Kennen wir uns?

Diese Frage beschäftigte in den ersten Wochen des neuen Schuljahres nicht nur die neuen Sextaner:innen, sondern ebenfalls einen Großteil der 10.-Klässler:innen, für die sich auch Einiges änderte.

Dieses Jahr ist nicht nur für die Oberstufen-Neulinge Vieles fremd, auch auf Lehrer:innen-Seite hat sich Einiges geändert und sorgte in den letzten vier Wochen für Verwirrung und Ungewissheit. Kurz: Die neue Oberstufenverordnung. Klingt vielleicht bedrohlicher, als die wirkliche Umsetzung zeigt, doch einige Änderungen haben es in sich:

Der Spuk begann bereits vor einem halben Jahr, als es um die Wahlen der neuen Oberstufenfächer ging. Den Durchblick auf einem Blatt voller Ankreuzmöglichkeiten und einem ausgetricksten System dahinter zu behalten, bereitete nicht nur Schüler:innen, sondern auch vielen Eltern Probleme. Soll es Religion oder Philosophie sein? Bio statt Physik? Was bedeutet das schlussendlich für die Belegpflicht bezogen auf das Abitur? Ein Informations-Meeting hatten wir zwar bereits erhalten, in dem wir jede:r vor unseren Bildschirmen saßen, doch die individuelle Umsetzung gestaltete sich als etwas schwieriger. Ein vorsichtiges Herumfragen und Überprüfen im Freundeskreis und der Mittelstufen-Klasse half auch nicht wirklich, abzuwägen, wie wahrscheinlich ein gemeinsamer Kurs sein oder ob der eigene Wunsch-Kurs überhaupt zustande kommen würde. Die Zettel abgegeben, schien zunächst alles erledigt und bis zu den Sommerferien war wieder Ruhe mit dem blinden In-der-Zukunft-Herumstochern.

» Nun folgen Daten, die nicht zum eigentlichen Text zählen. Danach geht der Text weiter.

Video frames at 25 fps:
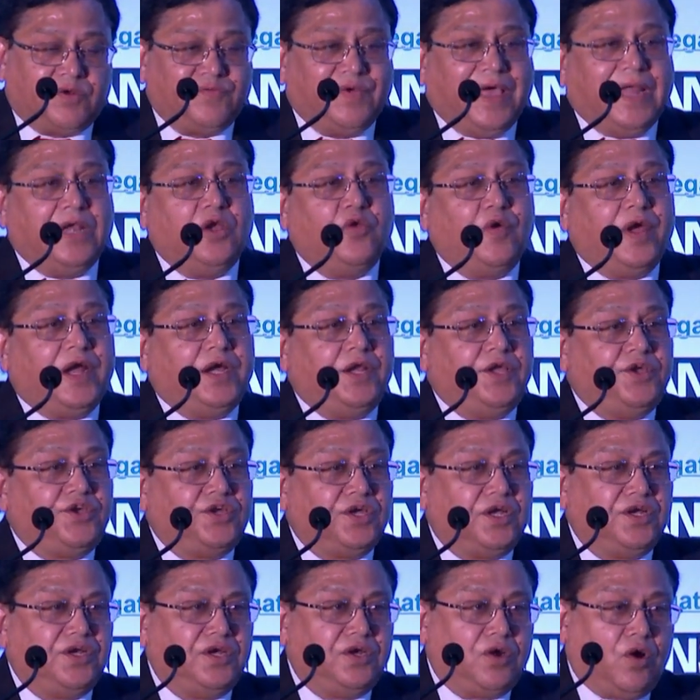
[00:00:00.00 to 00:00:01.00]
value
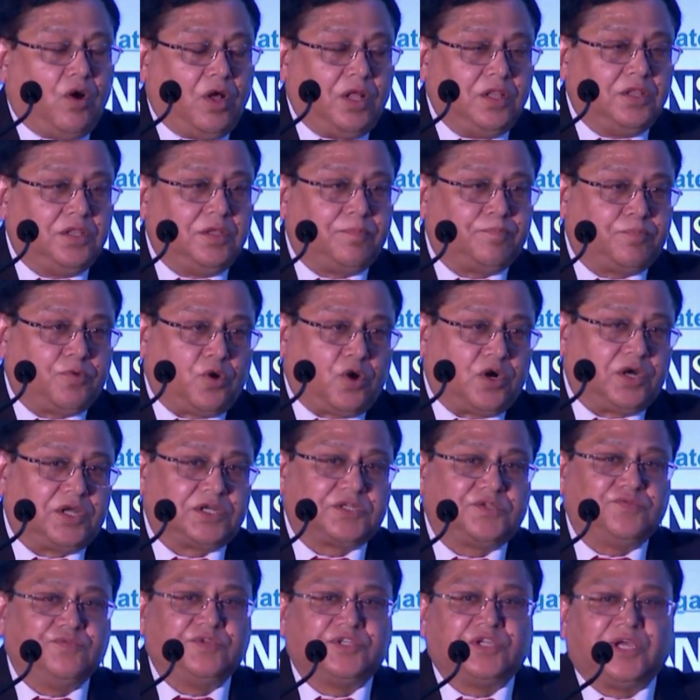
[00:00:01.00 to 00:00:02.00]
addition in all the
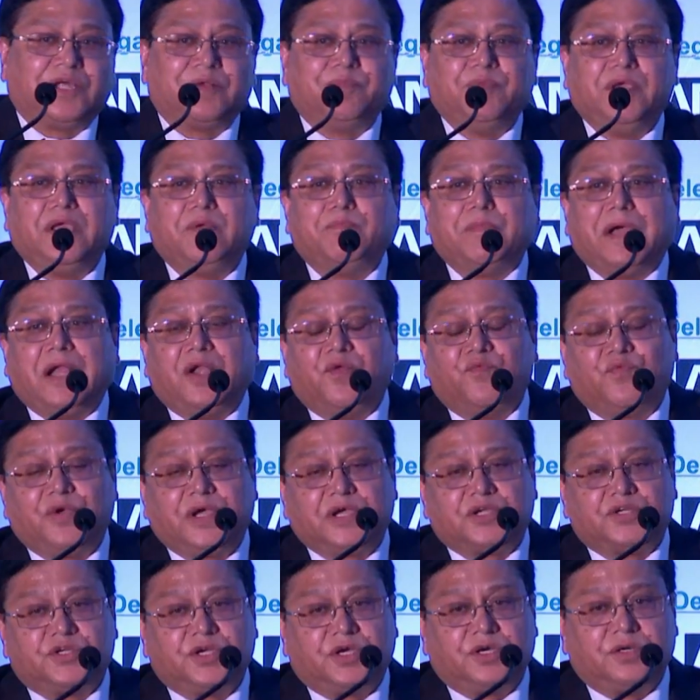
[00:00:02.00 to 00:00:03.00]
products which are being
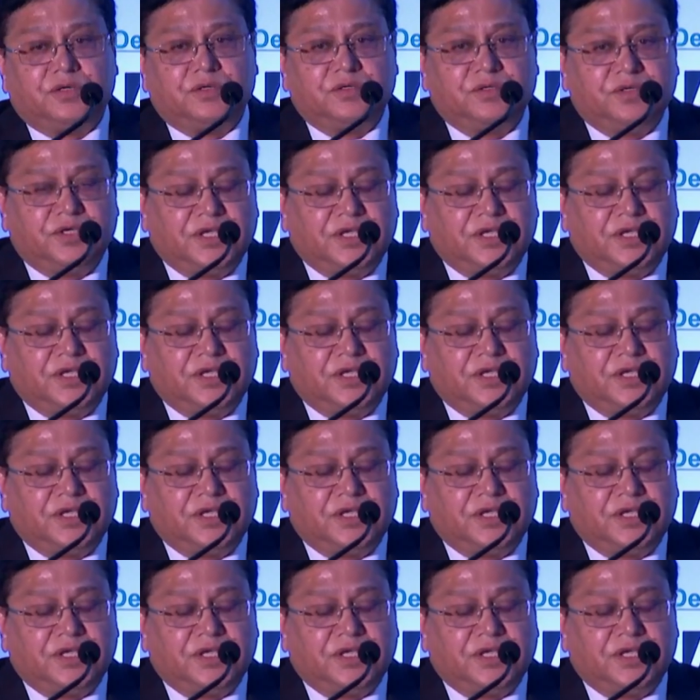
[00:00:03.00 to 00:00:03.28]
manufactured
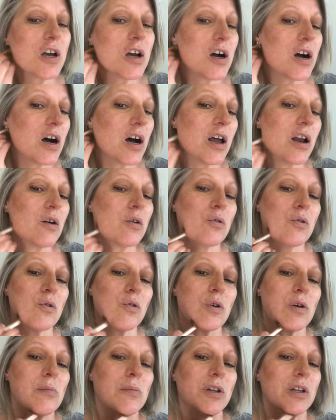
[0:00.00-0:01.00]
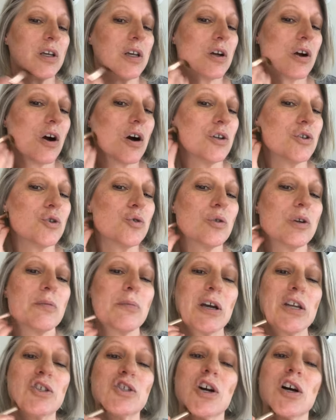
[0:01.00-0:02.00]
I don't normally contour
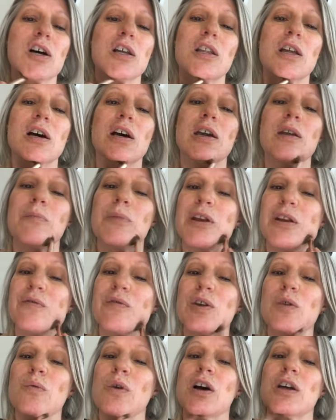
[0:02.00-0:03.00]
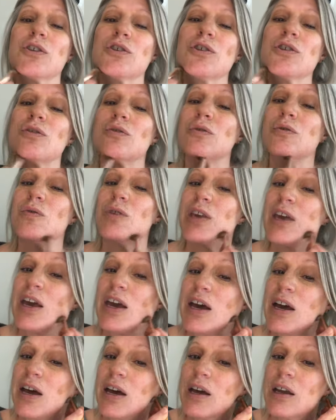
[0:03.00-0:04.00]
my jawline, but if you want to, you
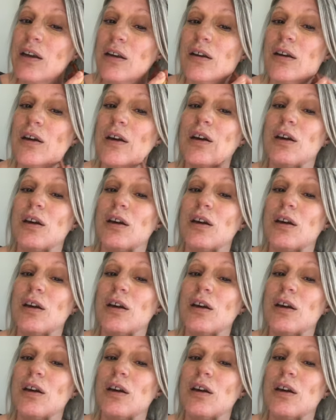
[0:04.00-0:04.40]
can.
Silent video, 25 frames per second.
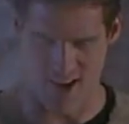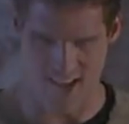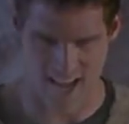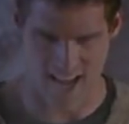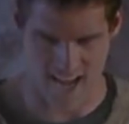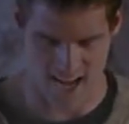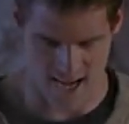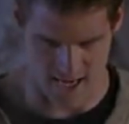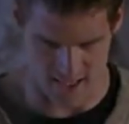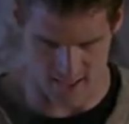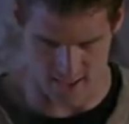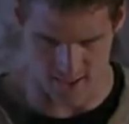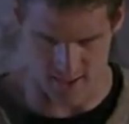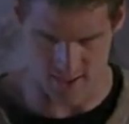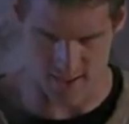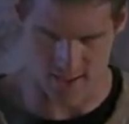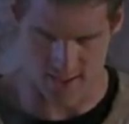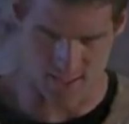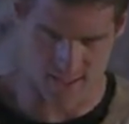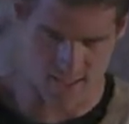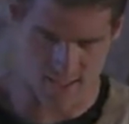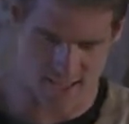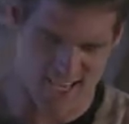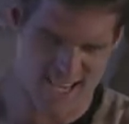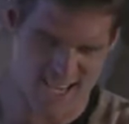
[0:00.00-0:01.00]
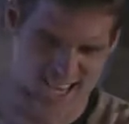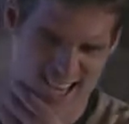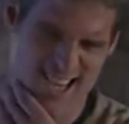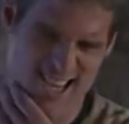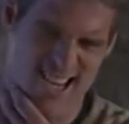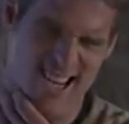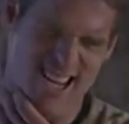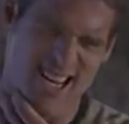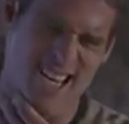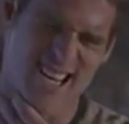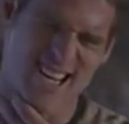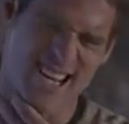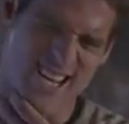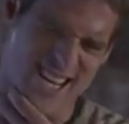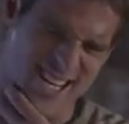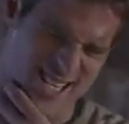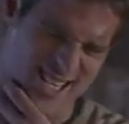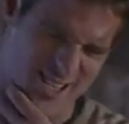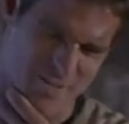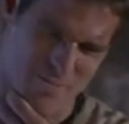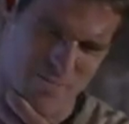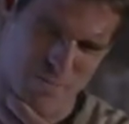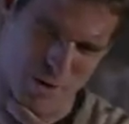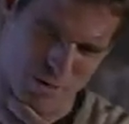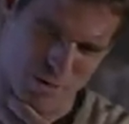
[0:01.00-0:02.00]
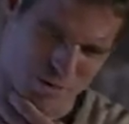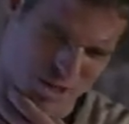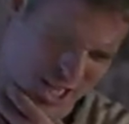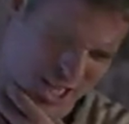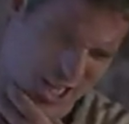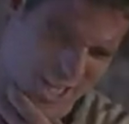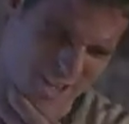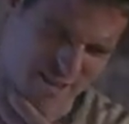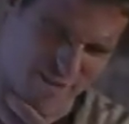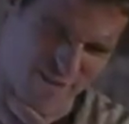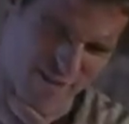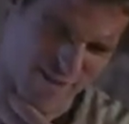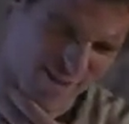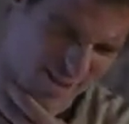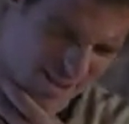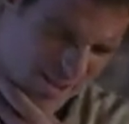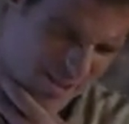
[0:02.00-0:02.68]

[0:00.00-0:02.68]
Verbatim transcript: hands. It's a motif.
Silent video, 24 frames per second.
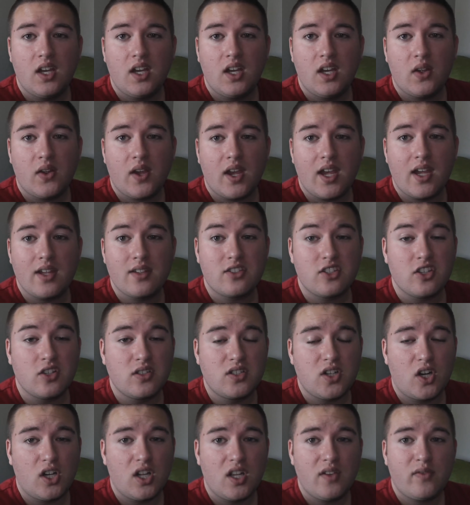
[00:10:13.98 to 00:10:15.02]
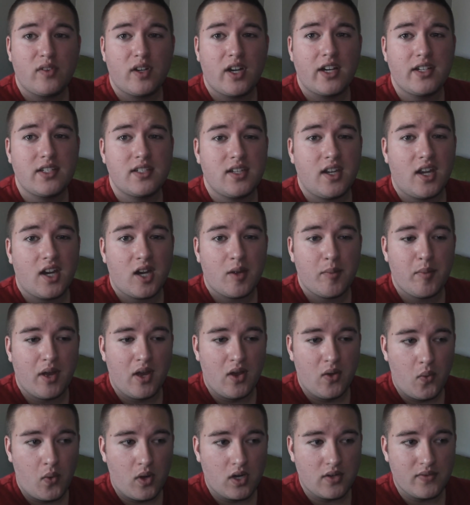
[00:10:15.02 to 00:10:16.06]
Okay, so totally forgot to talk
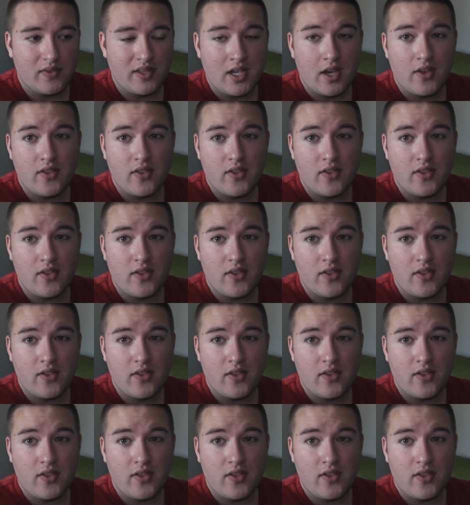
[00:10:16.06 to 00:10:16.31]
about one of the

Erst als der erste Schultag bevorstand, fanden schließlich auch die Letzten den Stundenplan auf Untis und waren erschlagen. Viele kleine, dicht aneinandergereihte Kästchen mit merkwürdigen Beschriftungen. Und niemand wusste, zu welchen Kursen er gehörte, welche Lehrer:innen und Mitschüler:innen er bekommen würde. Als wir dann individuelle Pläne bekamen, legte sich die Ungewissheit wieder und auch das Finden der Räume wurde zur Gewohnheit. Denn ja, einen Klassenraum gibt es nicht wirklich. Dass sich das Kunst-Profil im Kunstraum und der Bio-Kurs im Bioraum trifft, ist zwar klar, doch beim Rest fühlt man sich manchmal plötzlich wieder wie ganz am Anfang der Schulzeit und weiß nicht so richtig, wohin. Eindeutige Klassen ist nun auch Geschichte – Kurse heißt es jetzt. Jede:r scheint auf sich allein gestellt und manche sehen ihre Freund:innen nur in den Pausen. Und wenn der Schuh drückt? Tja, dann sind die Tutor:innen die besten Ansprechpartner:innen. Nicht wie Klassenlehrer:innen, sondern „Begleitpersonen“ für uns bis zum Abitur, heißt es formell. Doch wie es scheint, ist an dieser Stelle nicht nur Bedarf auf Schüler:innen-Seite da, ein wenig darüber hinwegzusehen und sich doch um eine stärkere Bindung und Klassengemeinschaft zu bemühen. Aber werden wir wirklich bald nicht mehr einzelne Fragmente sondern ein aufeinander abgestimmter Jahrgang sein?

Und nun sind wir hier, in Kursen, die sich langsam erst kennenlernen. In der Forming-Phase, wie unser Arbeitsblatt über Teambildung aus dem Berufsorientierungsseminar sagen würde. Bitte was? Ja, genau. Berufsorientierungsseminar. Langes Wort für ein neues Unterrichtsfach, das in den Stundenplan des E-Jahrgangs Eingang gefunden hat. Denn wann, wenn nicht jetzt, werden auf einmal wichtige Fragen losgetreten, wie: Was mache ich nach dem Abitur? Die ein oder anderen Gedanken hatte man sich vorher zwar bereits gemacht, doch so richtig ernst scheint alles erst, seitdem der Abschluss immer näher rückt und plötzlich alles unter dem Namen „Oberstufe“ läuft. Mehr Selbstständigkeit, mehr Leistung und in großen Schritten Richtung Ende der Schulzeit und was auch immer danach kommt. Bleibt zu hoffen, dass es durch die neue Oberstufenverordnung nun also die Möglichkeit gibt, sich besser auf all das vorzubereiten und ein richtiges Team in den Profilen zu bilden, das es gemeinsam wagt, diese Hürden auf sich zu nehmen, damit es bald nicht mehr heißt: Kennen wir uns?